The original surfboards from Hawaii were made out of wood, but as time and technology proceeded, new types of surfboards got invented using the foam materials that we know today.
Surfboard materials and construction
A surfboards consist of four main materials, which is:
- A foam core
- A stringer
- Fiberglass cloth
The main part of a surfboard is the foam core. The two most popular types of foam materials used in surfboards are:
- Polyurethane Foam, used in PU surfboards
- Expanded Polystyrene Foam (EPS), used in Epoxy surfboards
A thin piece of wood called a stringer is used in most surfboard constructions. The surfboard stringer runs in a vertical line through the center of the surfboard and provides stiffness that helps the board from not breaking in half.
After the foam blank is shaped, it’s time to cover the surfboard with fiberglass cloth, and finally, it gets sealed with resin. This process will form the hard outer shell.
There are two different types of resins used for coating. These two types of resin also define the two most popular surfboard types. The first type of resin is Epoxy, hence the name of epoxy surfboards. The other type is Polyester resin, which is used on PU surfboards.
In 2005 Clark Foam, the largest blank manufacturer in the world, closed down suddenly. This caused a rupture in the surfboard foam business, and many people started manufacturing their own. As smaller establishments started upping their production scales and fulfilling the demand, so there was a small gap for epoxy surfboards to fill the emerging space.
Epoxy surfboards vs. PU surfboards
Epoxy surfboards comprise an expanded polystyrene Styrofoam (ESP) foam core, coated with an epoxy resin, the only resin compatible with this foam blank.

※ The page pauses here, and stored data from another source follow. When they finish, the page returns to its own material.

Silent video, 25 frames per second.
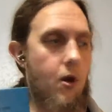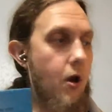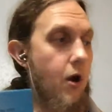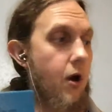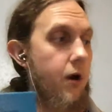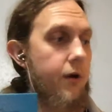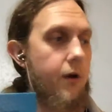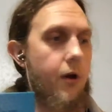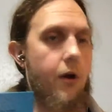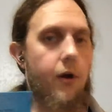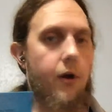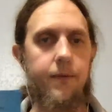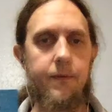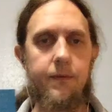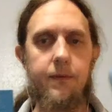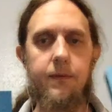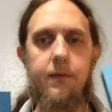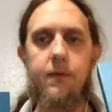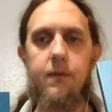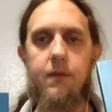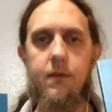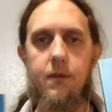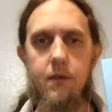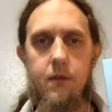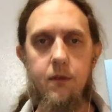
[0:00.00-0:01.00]
on
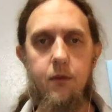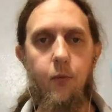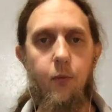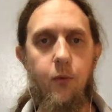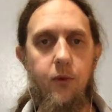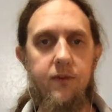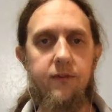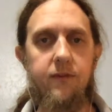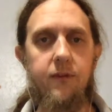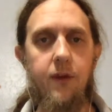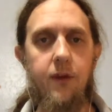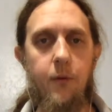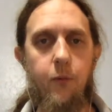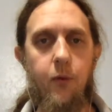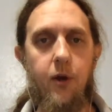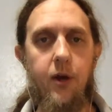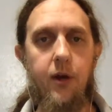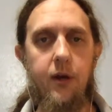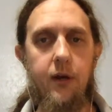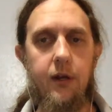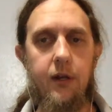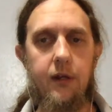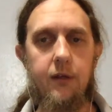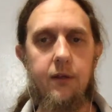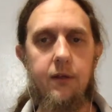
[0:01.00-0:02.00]
the ones that I'm
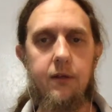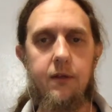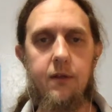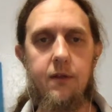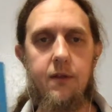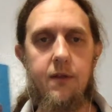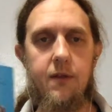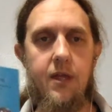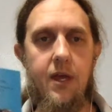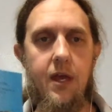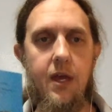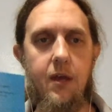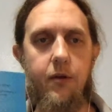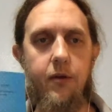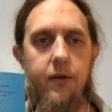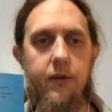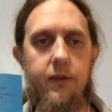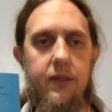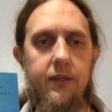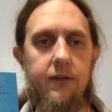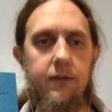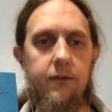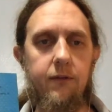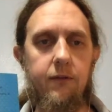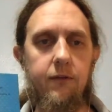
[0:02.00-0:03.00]
wearing, than on
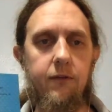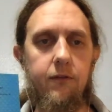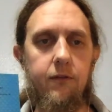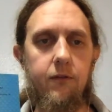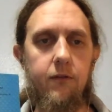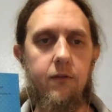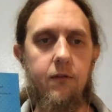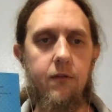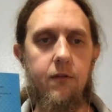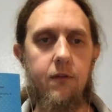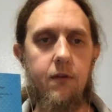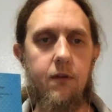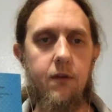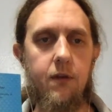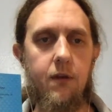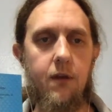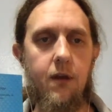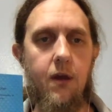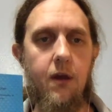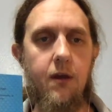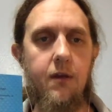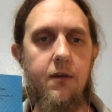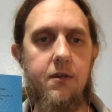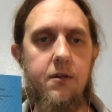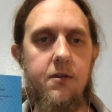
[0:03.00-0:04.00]
these
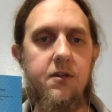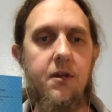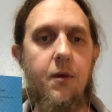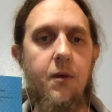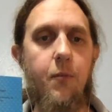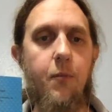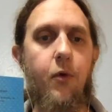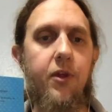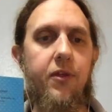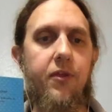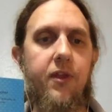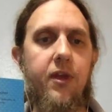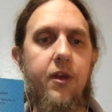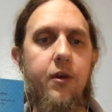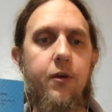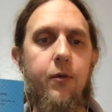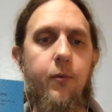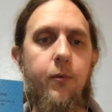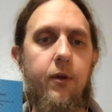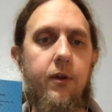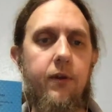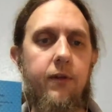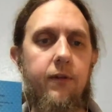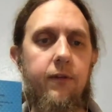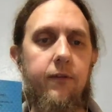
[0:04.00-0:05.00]
somewhat thinner
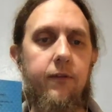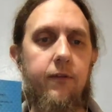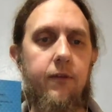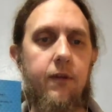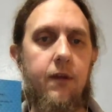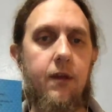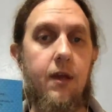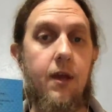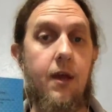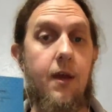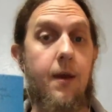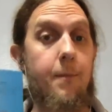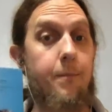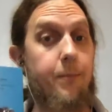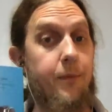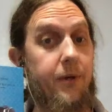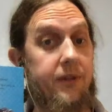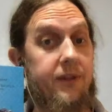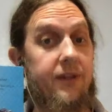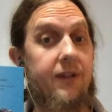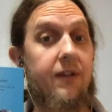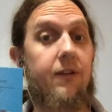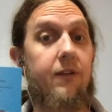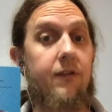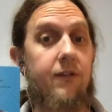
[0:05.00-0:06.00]
ones. But
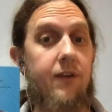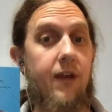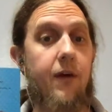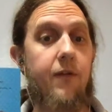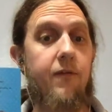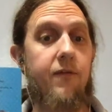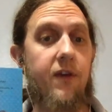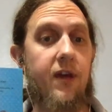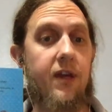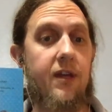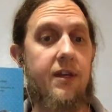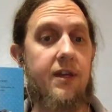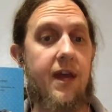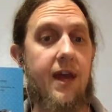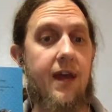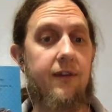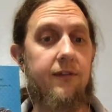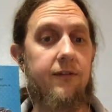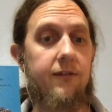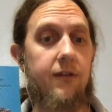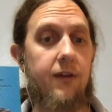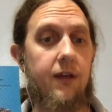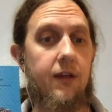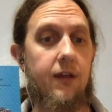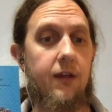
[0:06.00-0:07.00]
these sound
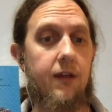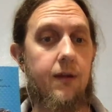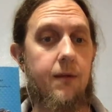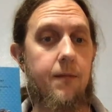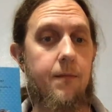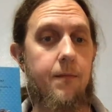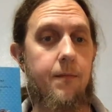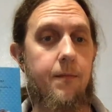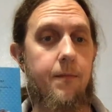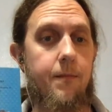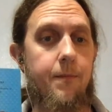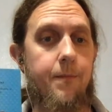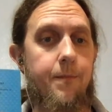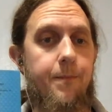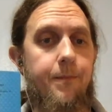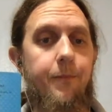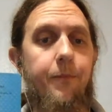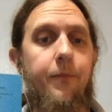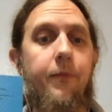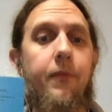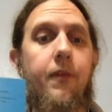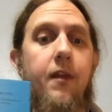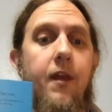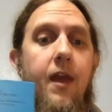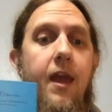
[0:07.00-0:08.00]
fantastic,
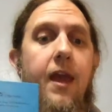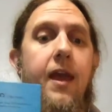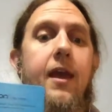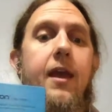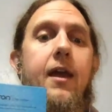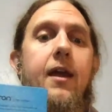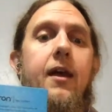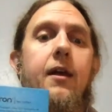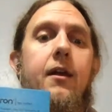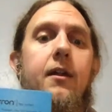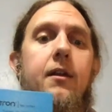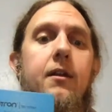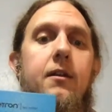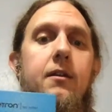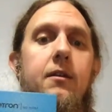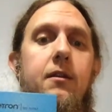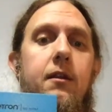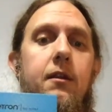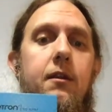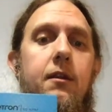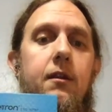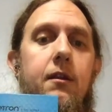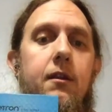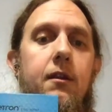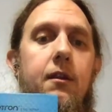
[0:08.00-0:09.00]
and
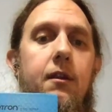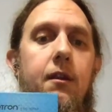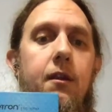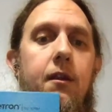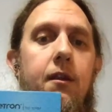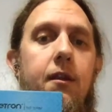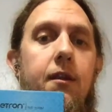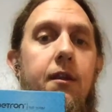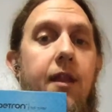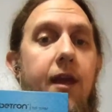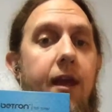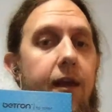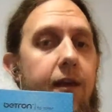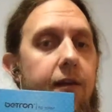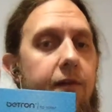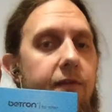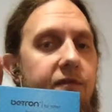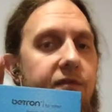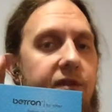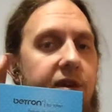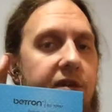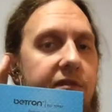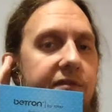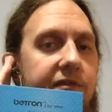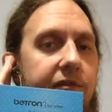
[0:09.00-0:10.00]
they
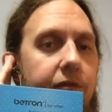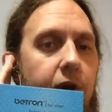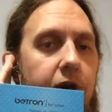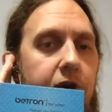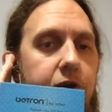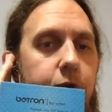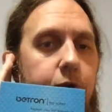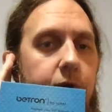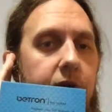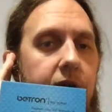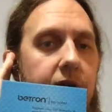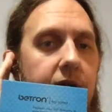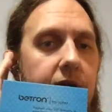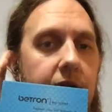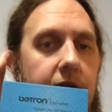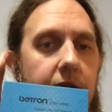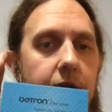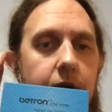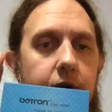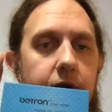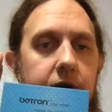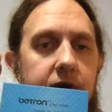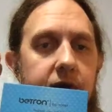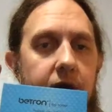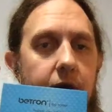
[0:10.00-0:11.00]
fit flush within the
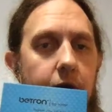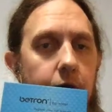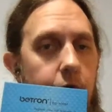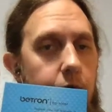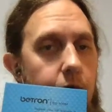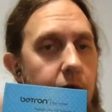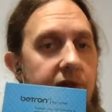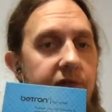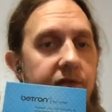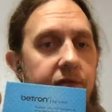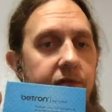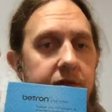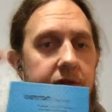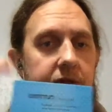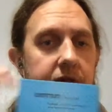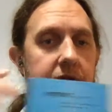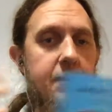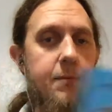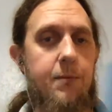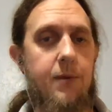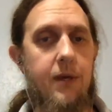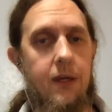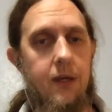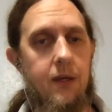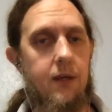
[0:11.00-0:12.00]
ears. Great for
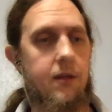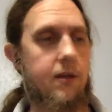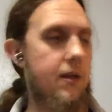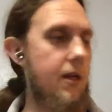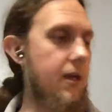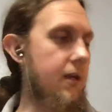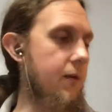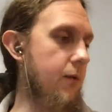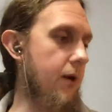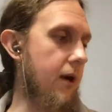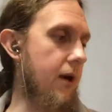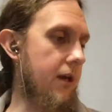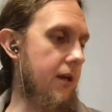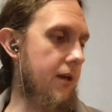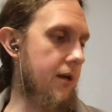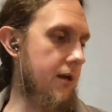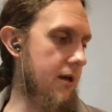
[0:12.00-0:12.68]
sleeping. Anyway,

Fiberglass surfboards are also known as PU surfboards, the regular boards that most surfers grew up with. These surfboards comprise a polyurethane inner, which is then wrapped in fiberglass cloth and sealed with a polyester resin.
Characteristics of the two
There are many differences between the handling characteristics of an epoxy surfboard vs a PU surfboard.

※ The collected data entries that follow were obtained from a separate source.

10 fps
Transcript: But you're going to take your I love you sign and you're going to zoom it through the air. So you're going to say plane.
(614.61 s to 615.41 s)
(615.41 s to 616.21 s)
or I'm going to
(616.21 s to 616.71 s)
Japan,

A PU surfboard has more flex but is easier to ding. An epoxy board has resin that is up to 35% stronger than resin used on a fiberglass board. It can also snap back into shape better than a PU board, which tends to form cracks and delamination lines when put under stress.
Epoxy boards are so much lighter, so they are excellent for high-performance surfers. They also have more float irrespective of volume and tend to fly over flat sections of waves. They are great small wave boards.
Functionality of the two
Having said that, PU surfboards sit lower in the water, with a lesser density. Many surfers prefer this and prefer to sink a rail as opposed to feeling disengaged with the water. On the other hand, not many people have the option to have many boards for all conditions. Competent older school surfers definitely prefer to turn off a rail and feel connected to the water and the wave. They also don’t need to surf when the waves are lacking, which suits epoxy.
Differences of the two
One of the most significant differences between Epoxy foam and the PU blanks is that the PU has a different density, while the epoxy is consistent. In layman’s terms, the deeper you get into a PU blank, the less dense the foam is. Take away too much foam off the top, and you run the risk of producing a board with a soft deck, easily damaged underfoot. To keep a PU board strong, you need to take away as little from the outer skin as possible. This becomes tricky when surfers are ordering boards that are only 2 inches thick.
The epoxy blank, however, has a consistent density throughout. Therefore the epoxy boards tend to be stronger as well, with constant density throughout.
There are many other variables in the mix, however. Surfers are different, waves are different, and the majority of boards are different. Ideas and theories are just that, ideas and theories. It depends a lot on what you like, how you feel about your surfing and what sort of waves you prefer. In surfing, you do have the freedom of choice.